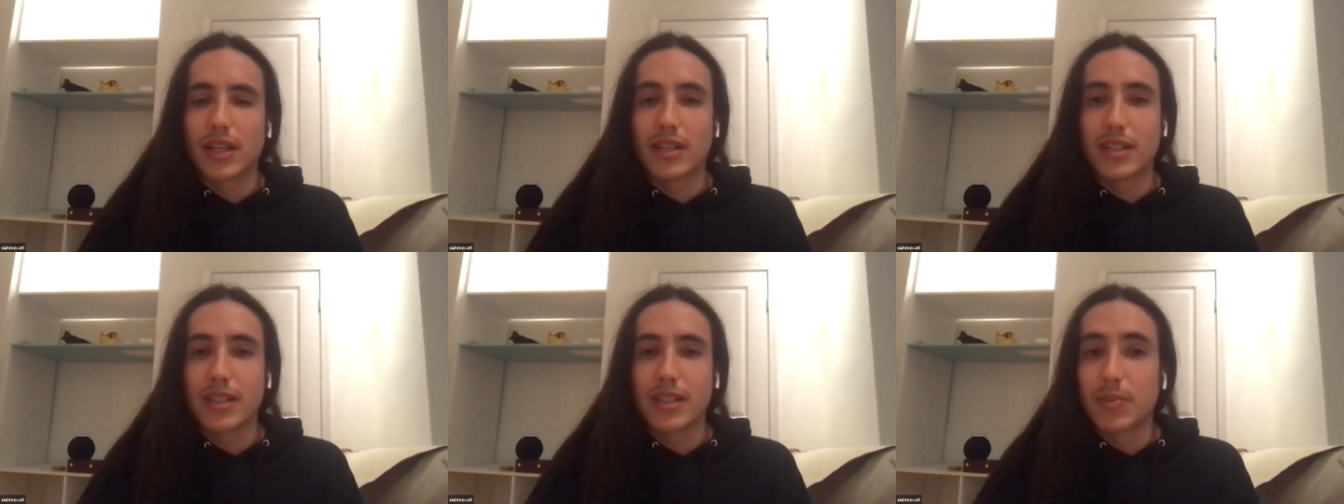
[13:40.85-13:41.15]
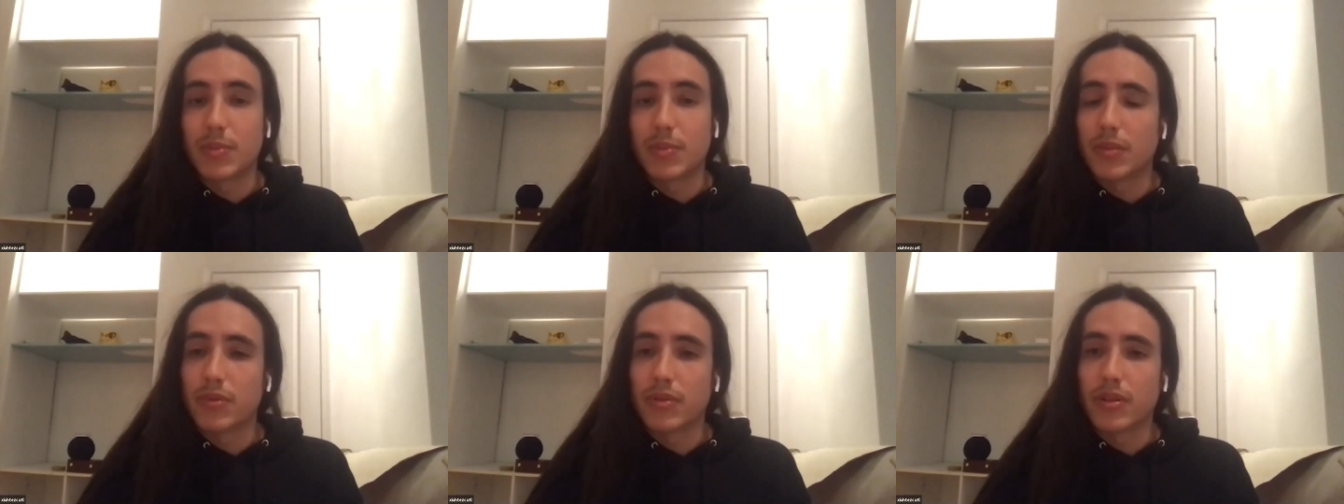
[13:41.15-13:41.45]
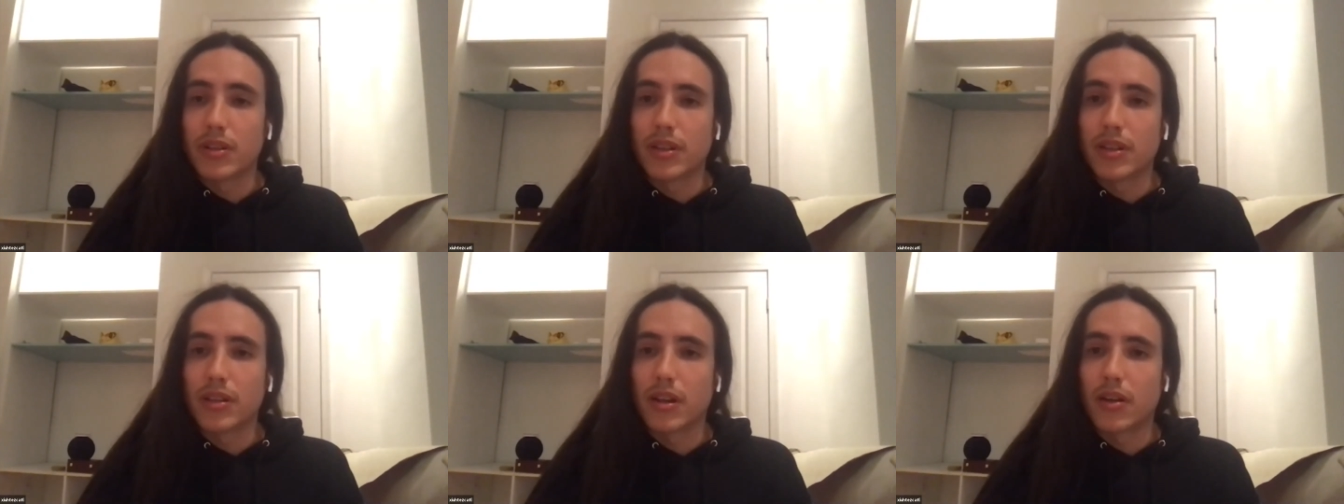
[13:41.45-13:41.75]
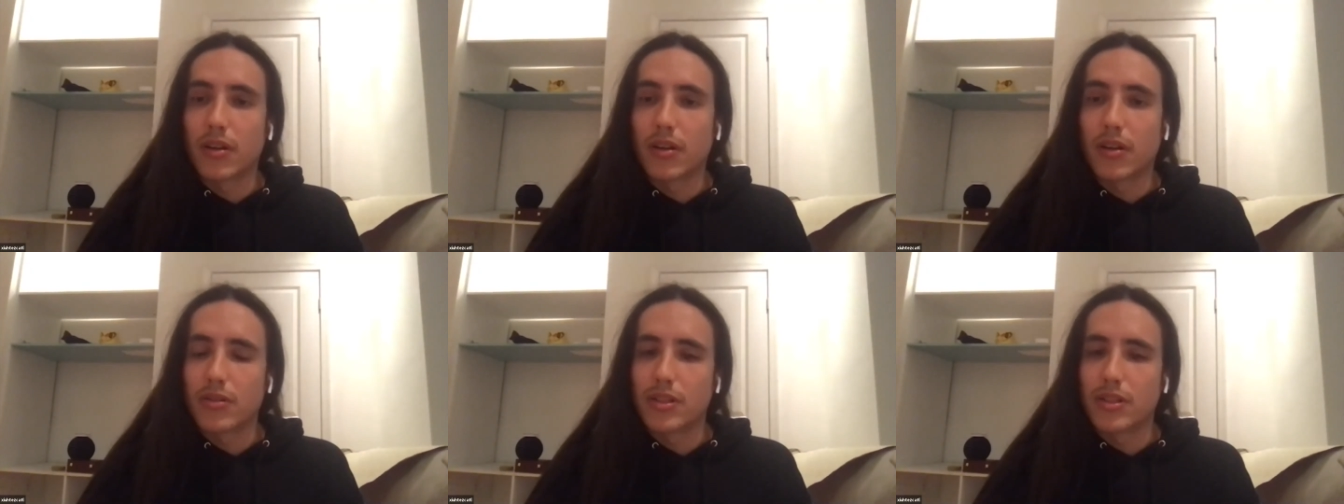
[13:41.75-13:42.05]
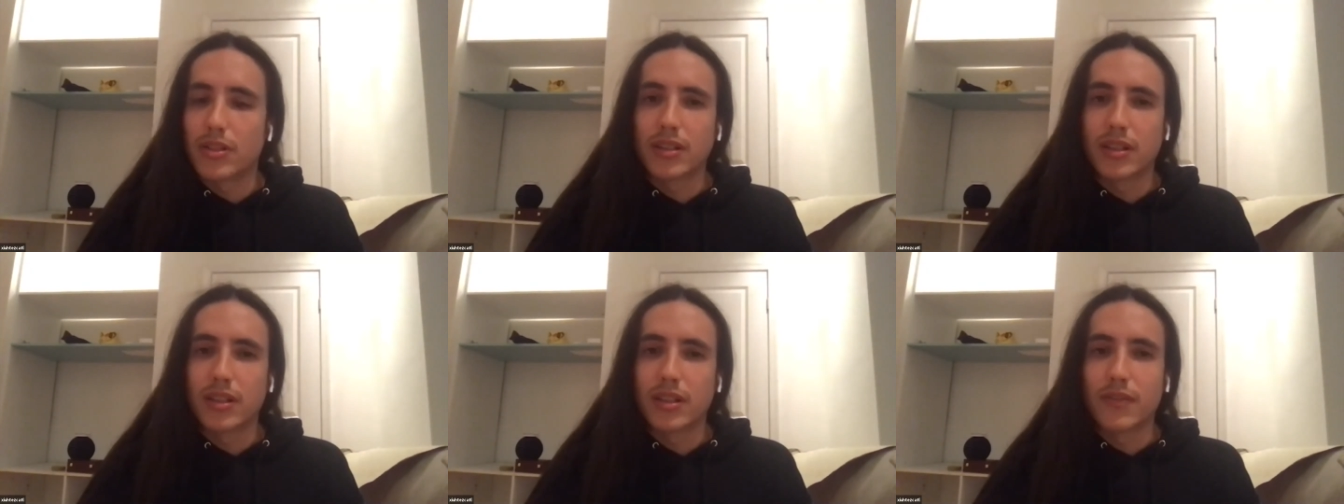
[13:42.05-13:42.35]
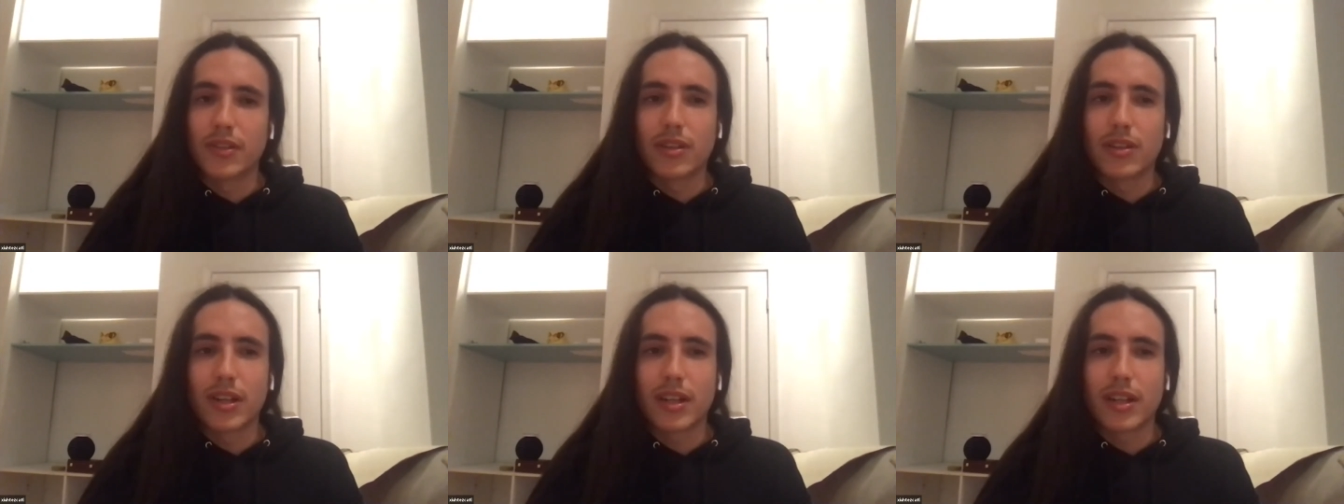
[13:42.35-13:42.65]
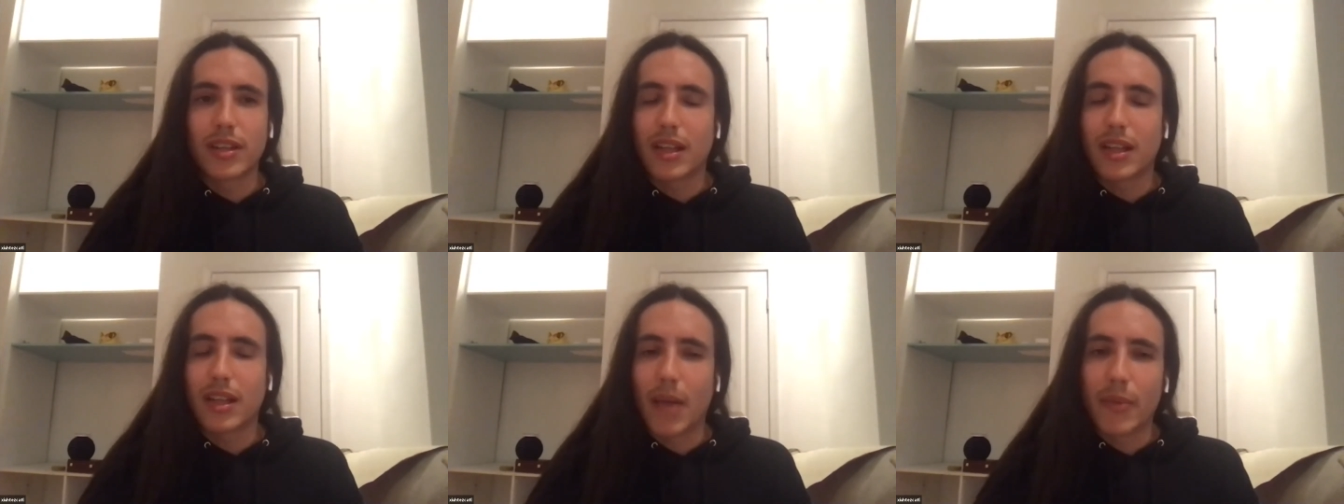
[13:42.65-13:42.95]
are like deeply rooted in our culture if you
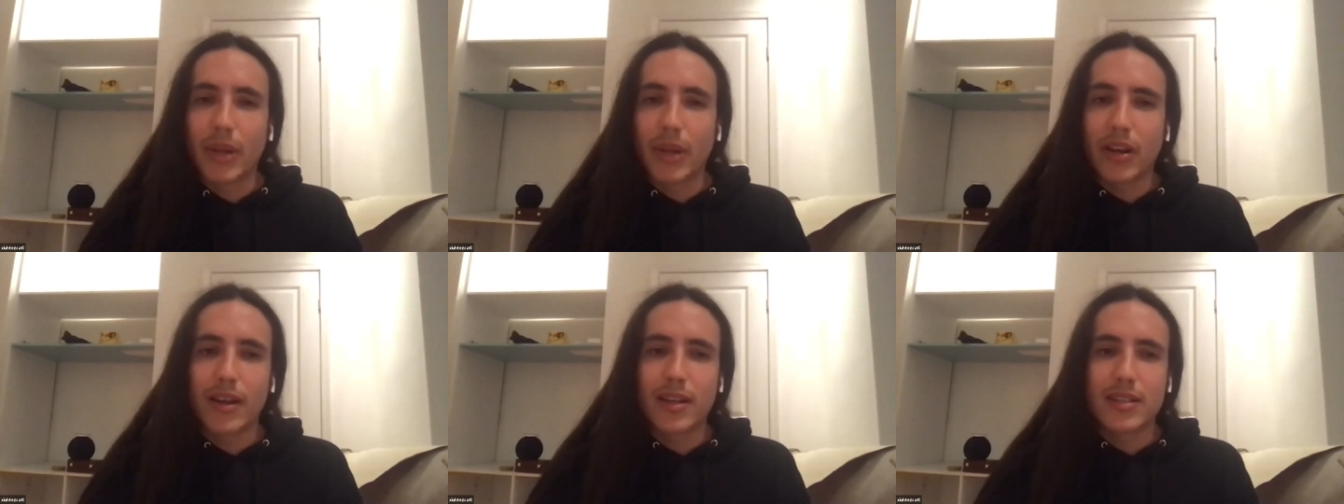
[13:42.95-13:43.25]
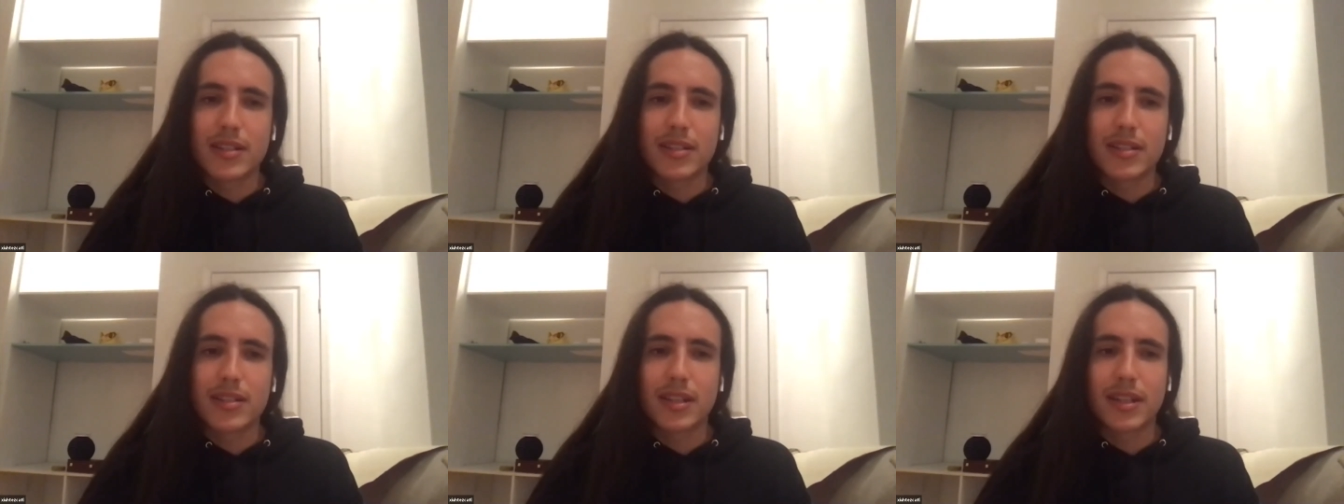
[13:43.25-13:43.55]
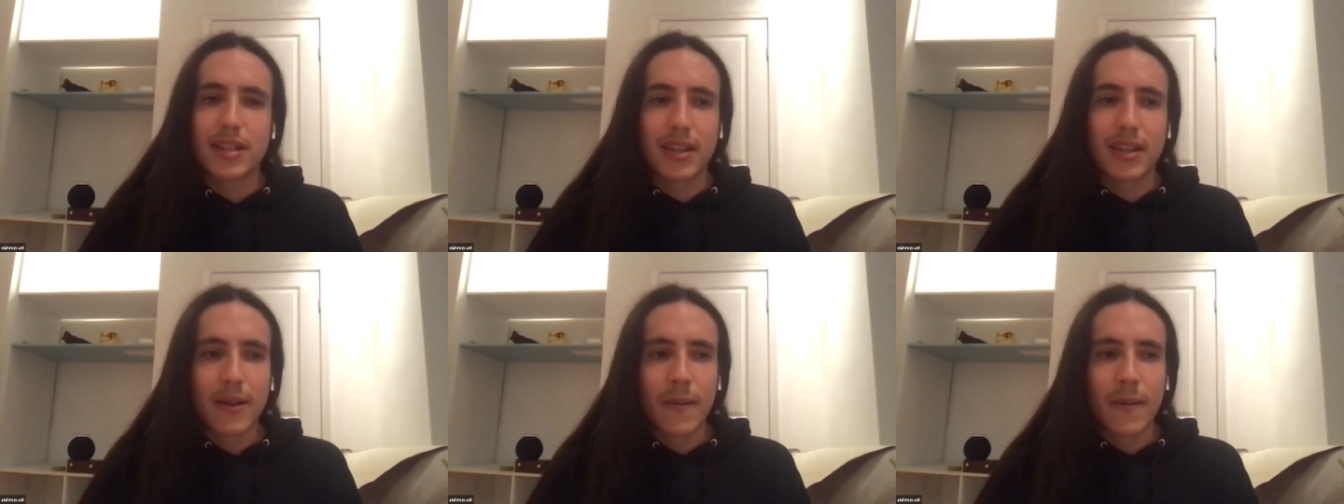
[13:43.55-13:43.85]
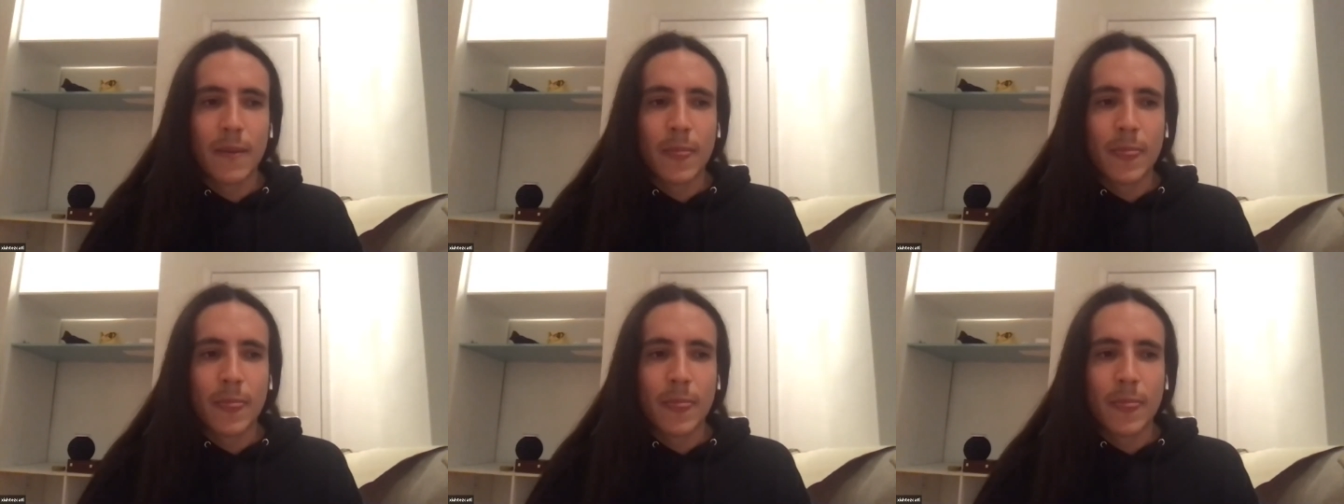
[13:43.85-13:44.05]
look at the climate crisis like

-.-.-

With the pictures left out, output the lines from the one containing "[13:41.15-13:41.45]" through the last line of the records above, exactly as they are.

[13:41.15-13:41.45]
[13:41.45-13:41.75]
[13:41.75-13:42.05]
[13:42.05-13:42.35]
[13:42.35-13:42.65]
[13:42.65-13:42.95]
are like deeply rooted in our culture if you
[13:42.95-13:43.25]
[13:43.25-13:43.55]
[13:43.55-13:43.85]
[13:43.85-13:44.05]
look at the climate crisis like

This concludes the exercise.